### Your goal
Could you retype all of the records exactly, leaving out every picture?
+---+
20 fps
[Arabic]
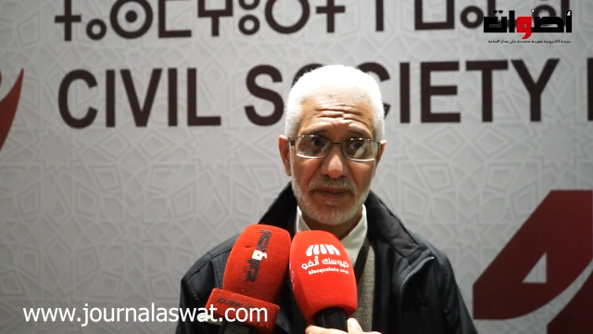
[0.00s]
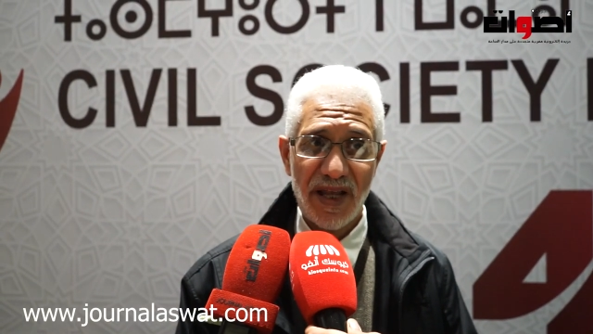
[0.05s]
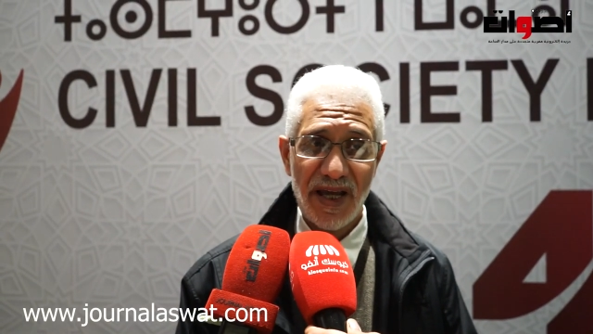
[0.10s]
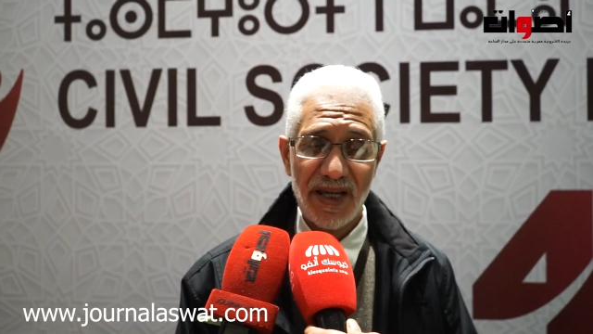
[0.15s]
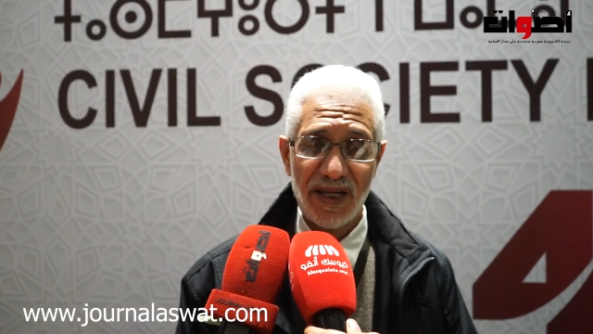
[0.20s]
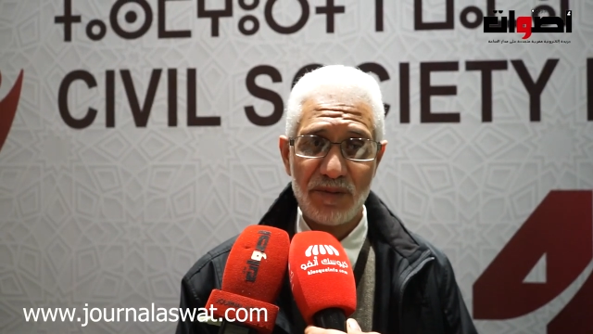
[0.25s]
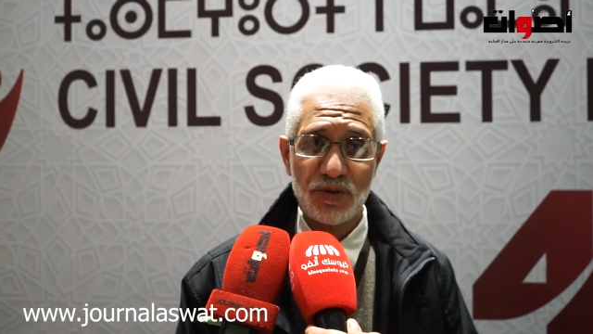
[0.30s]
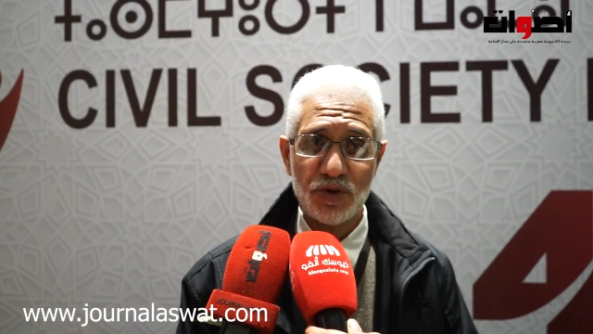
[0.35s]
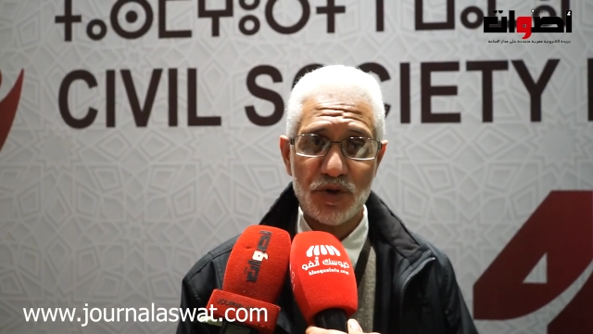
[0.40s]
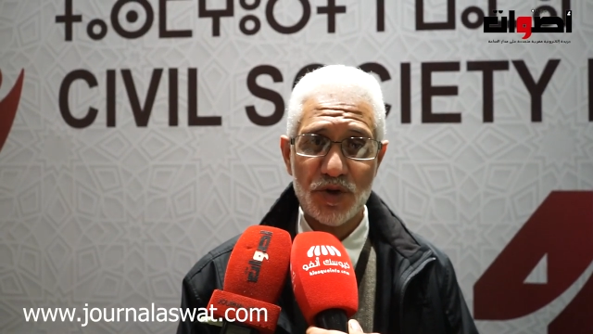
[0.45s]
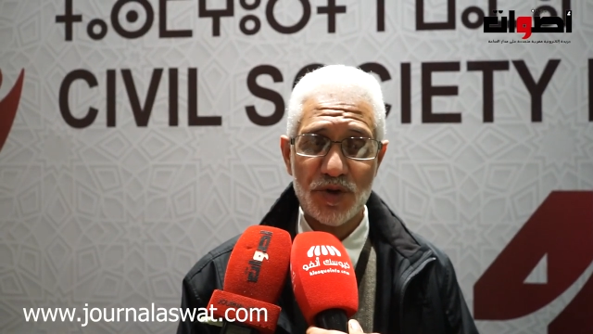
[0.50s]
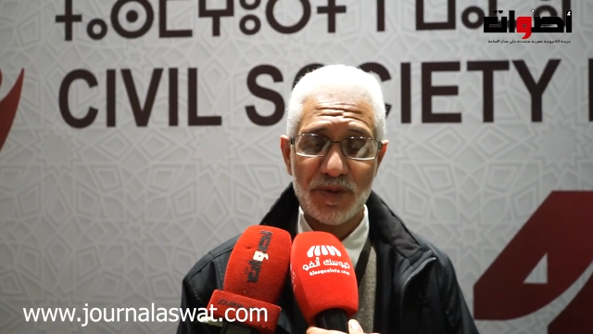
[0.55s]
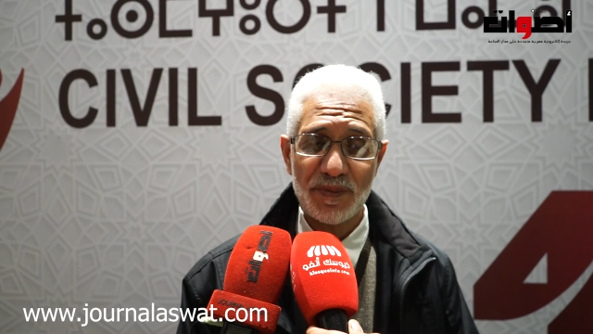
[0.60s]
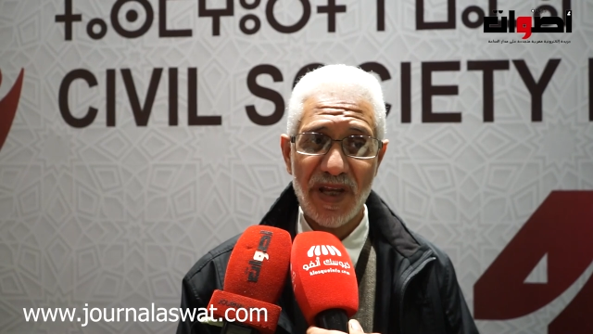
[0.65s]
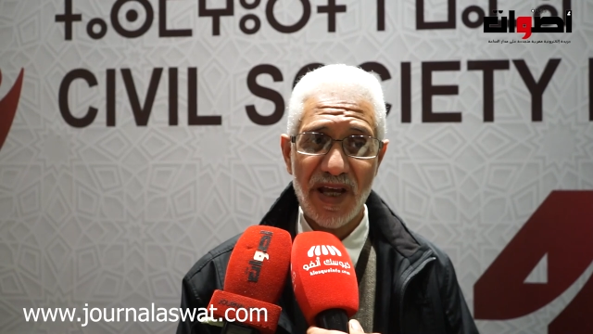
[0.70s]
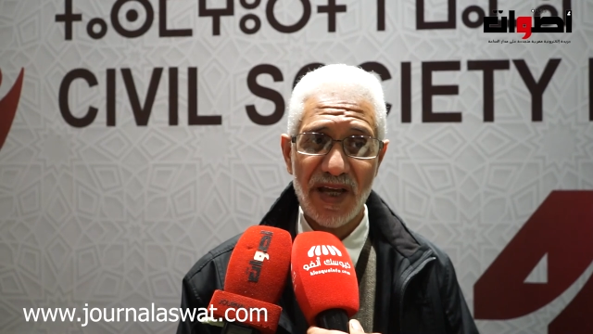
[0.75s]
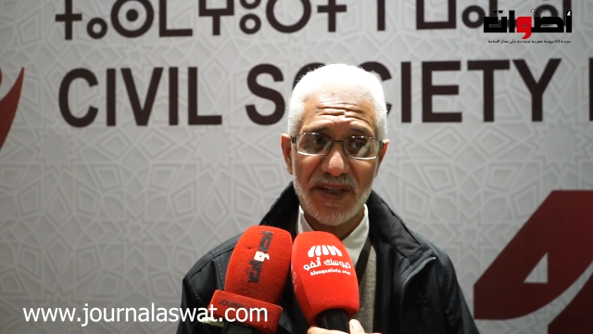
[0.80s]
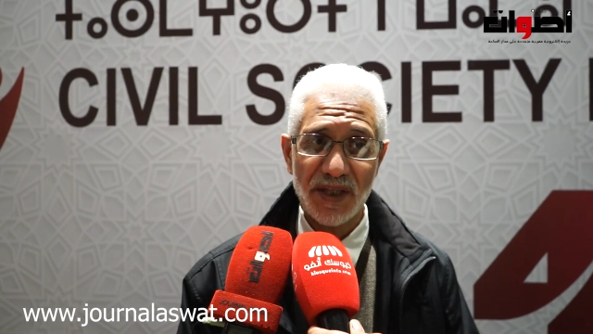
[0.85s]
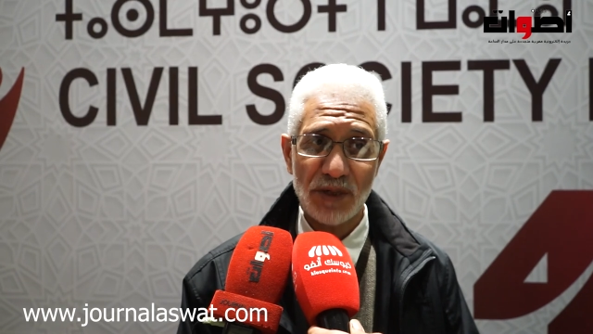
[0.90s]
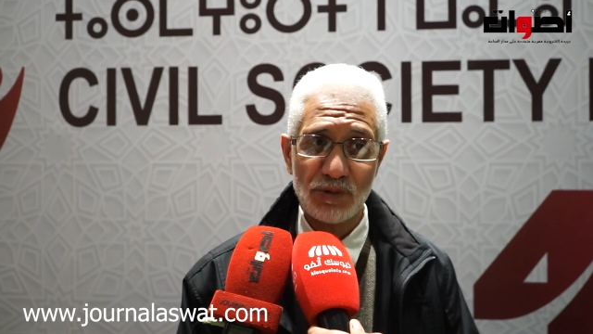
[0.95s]
العالم جزء
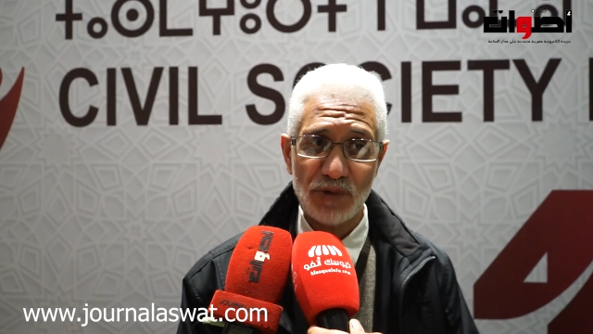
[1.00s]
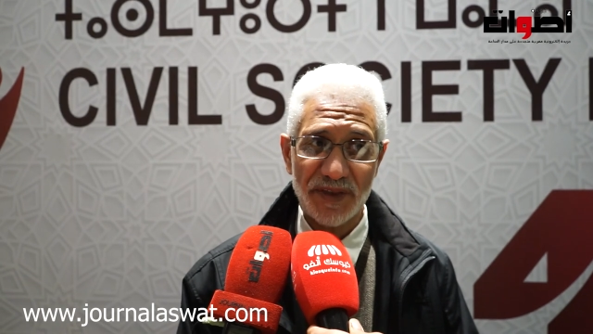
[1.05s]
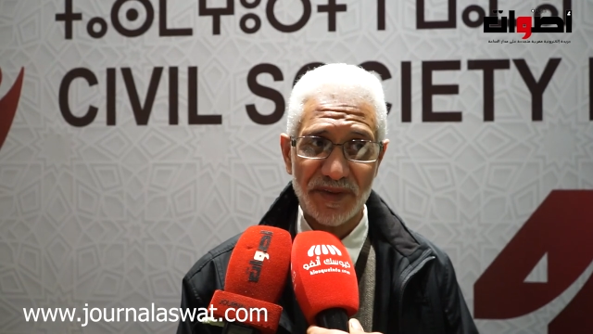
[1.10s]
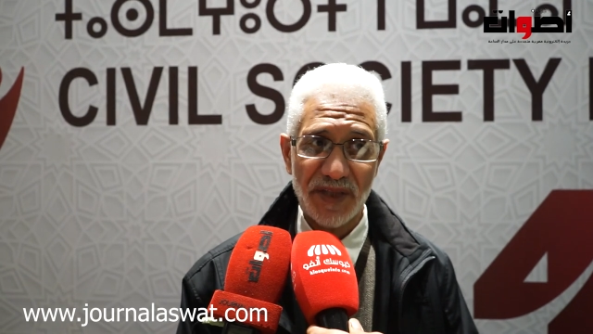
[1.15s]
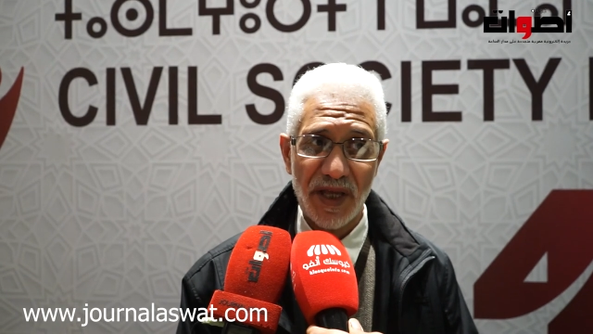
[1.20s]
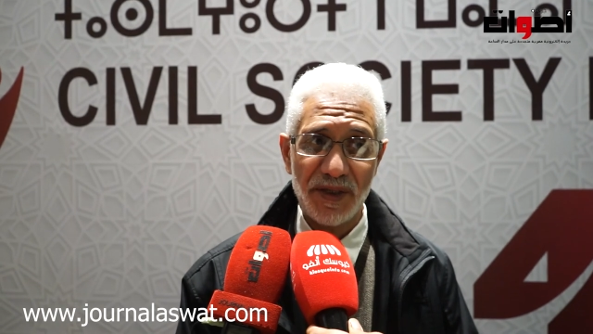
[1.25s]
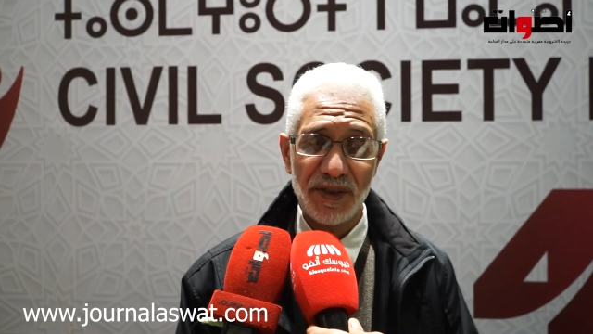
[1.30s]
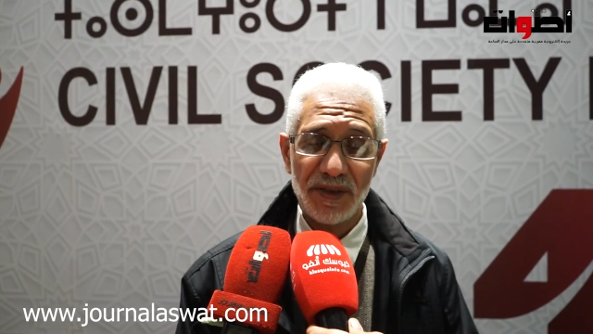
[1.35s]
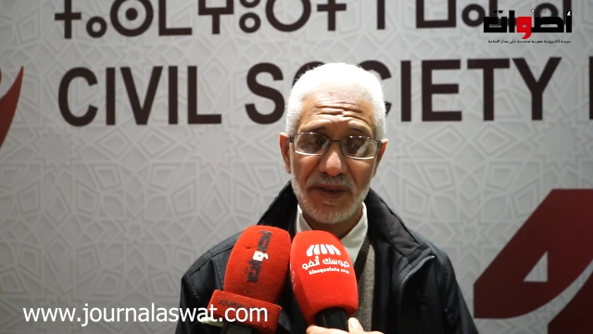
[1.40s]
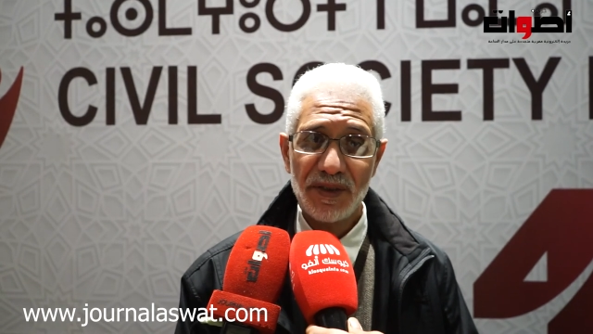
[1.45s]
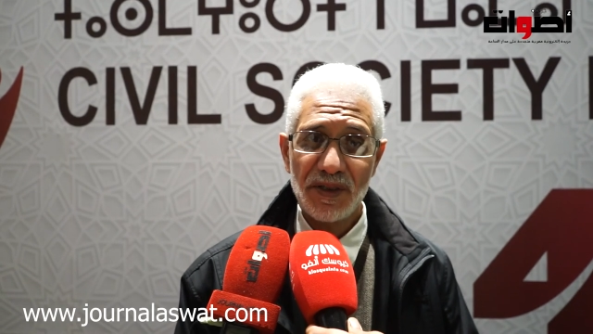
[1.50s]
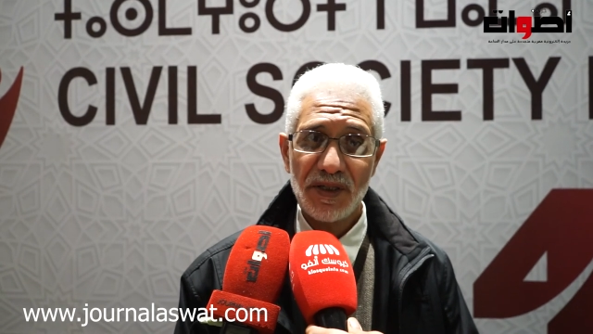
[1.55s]
من هذا الوطن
+---+
### Task result
20 fps
[Arabic]
[0.00s]
[0.05s]
[0.10s]
[0.15s]
[0.20s]
[0.25s]
[0.30s]
[0.35s]
[0.40s]
[0.45s]
[0.50s]
[0.55s]
[0.60s]
[0.65s]
[0.70s]
[0.75s]
[0.80s]
[0.85s]
[0.90s]
[0.95s]
العالم جزء
[1.00s]
[1.05s]
[1.10s]
[1.15s]
[1.20s]
[1.25s]
[1.30s]
[1.35s]
[1.40s]
[1.45s]
[1.50s]
[1.55s]
من هذا الوطن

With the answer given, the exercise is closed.